The essays are especially timely for a Queensland audience, noting that, in October 2016, the Queensland state premier announced at the state conference that cabinet was committed to introducing a Human Rights Act in Queensland, based on the Victorian Human Rights and Responsibilities Act 2006.
The grouping of the essays is in two parts. The first is an overview of the distinctive features and broader design choices in the existing charters, highlighting both their emergent strengths and weaknesses. The second is devoted to specific applications of the charters to particular areas of concern of particular interest groups, including free speech advocates, and advocates for women’s rights, religious freedoms and disabled people. While not offered as a substitute for a standard text, because the arrangement of essays approaches the topics in a systematic way, the thematic-based approach adopted by the collection still makes it a highly useful reference source, aided by a careful index.
Australia is a diverse market place of religious beliefs and practices. Of interest for the perspective it offers on this trend is an essay, ‘Religious Freedom under the Victorian Charter of Rights’ by Nicholas Aroney and others.

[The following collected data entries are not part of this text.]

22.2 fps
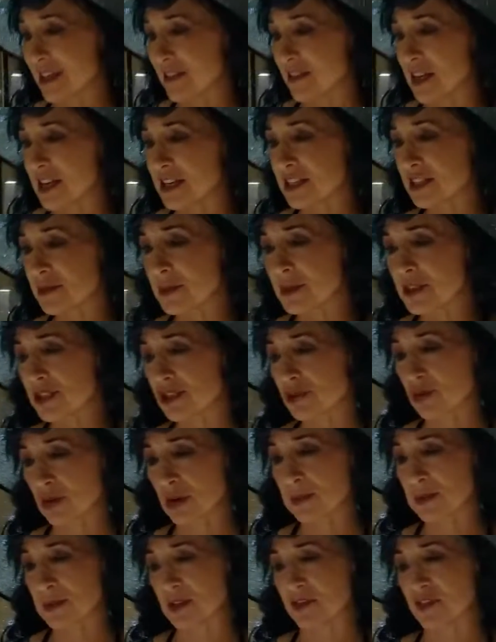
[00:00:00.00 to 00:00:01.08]
that has been
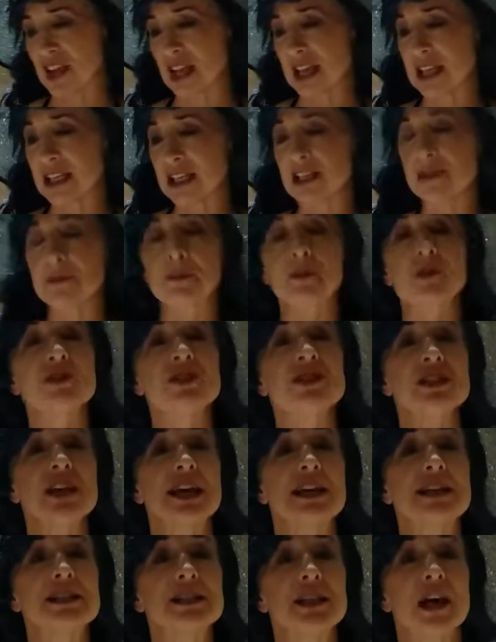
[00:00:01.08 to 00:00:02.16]
stripped of
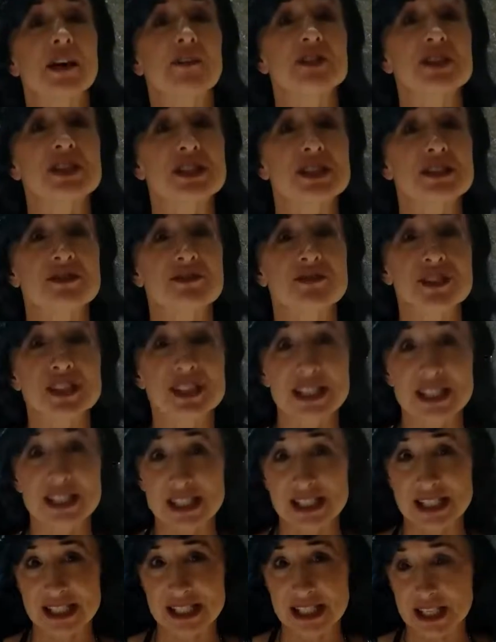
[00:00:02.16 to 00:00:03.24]
80% of its
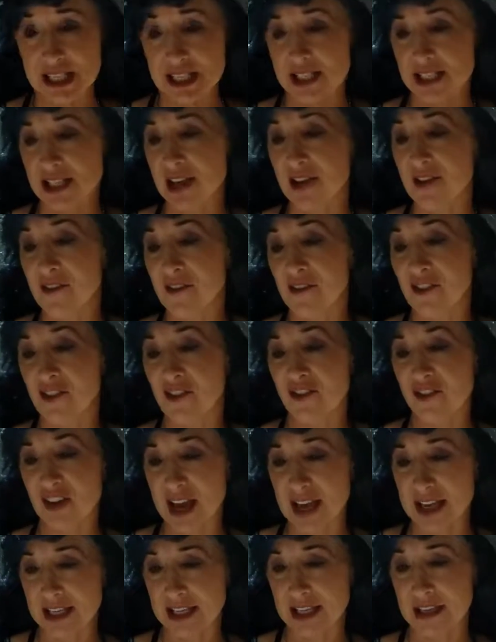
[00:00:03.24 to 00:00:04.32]

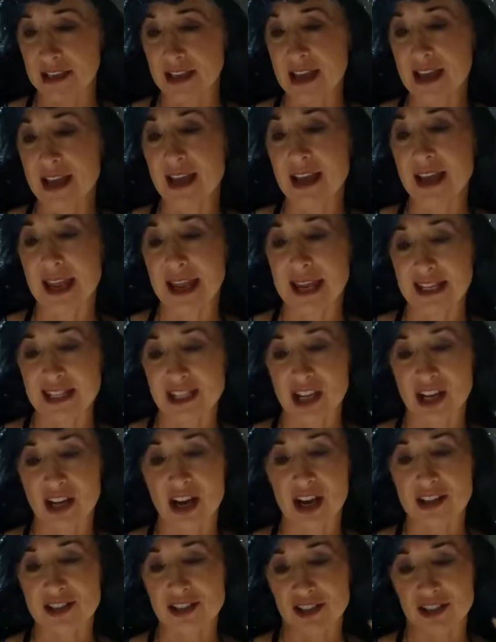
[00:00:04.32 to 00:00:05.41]
disease-fighting
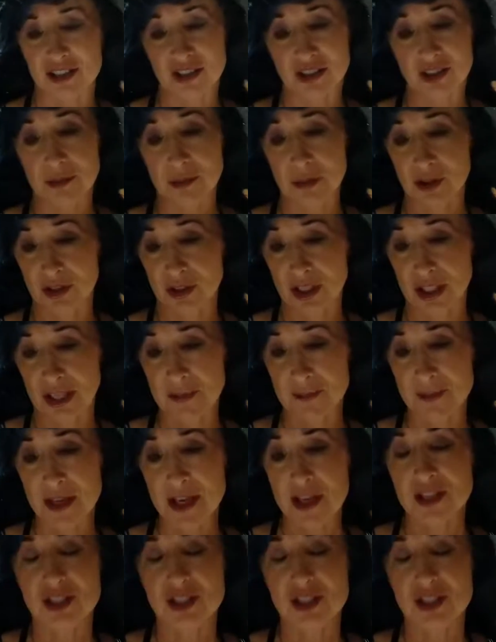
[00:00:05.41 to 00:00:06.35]
antioxidant ability.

Noting that the relationship between law and religion is often characterized in jurisdictional terms that conventionally emphasize the independence of church and state and implicit in which is the claim that the state’s authority and what it can demand of its citizenry is limited, the authors highlight a struggle playing out in the courts between faith-based groups, on the one side, and anti-discrimination and human rights advocates, on the other, as to where the proper boundary lies between religious freedom and other interests of the state. In this regard, the authors note that, for now at least, anti-discrimination advocates, apparently, are winning the contest, suggesting that a tendency can be discerned in recent decisional law on the Victorian charter and equal opportunity legislation for an image of what it means to be a member of a liberal democratic society to be imposed upon faith-based groups whose beliefs and practices are deemed ‘non-liberal’, an aspect of which is a judicial tendency to believe that exceptions to anti-discrimination norms must be read narrowly.
An essay, ‘The Charter of Law and Order’ by Jeremy Gans is interesting in a different way, namely, for the legal vacuum that it reveals. According to a Canadian jurist, the impact of the Canadian Charter of Rights and Freedoms is most visible in the field of criminal law. In contrast, Prof Gans records that it is difficult to identify a single respect in which Victoria’s Charter is visible in the field of criminal law, at all, or has changed criminal investigation, prosecution, or social values.
The collection of essays is a significant contribution to an important area of discourse in contemporary Australian society.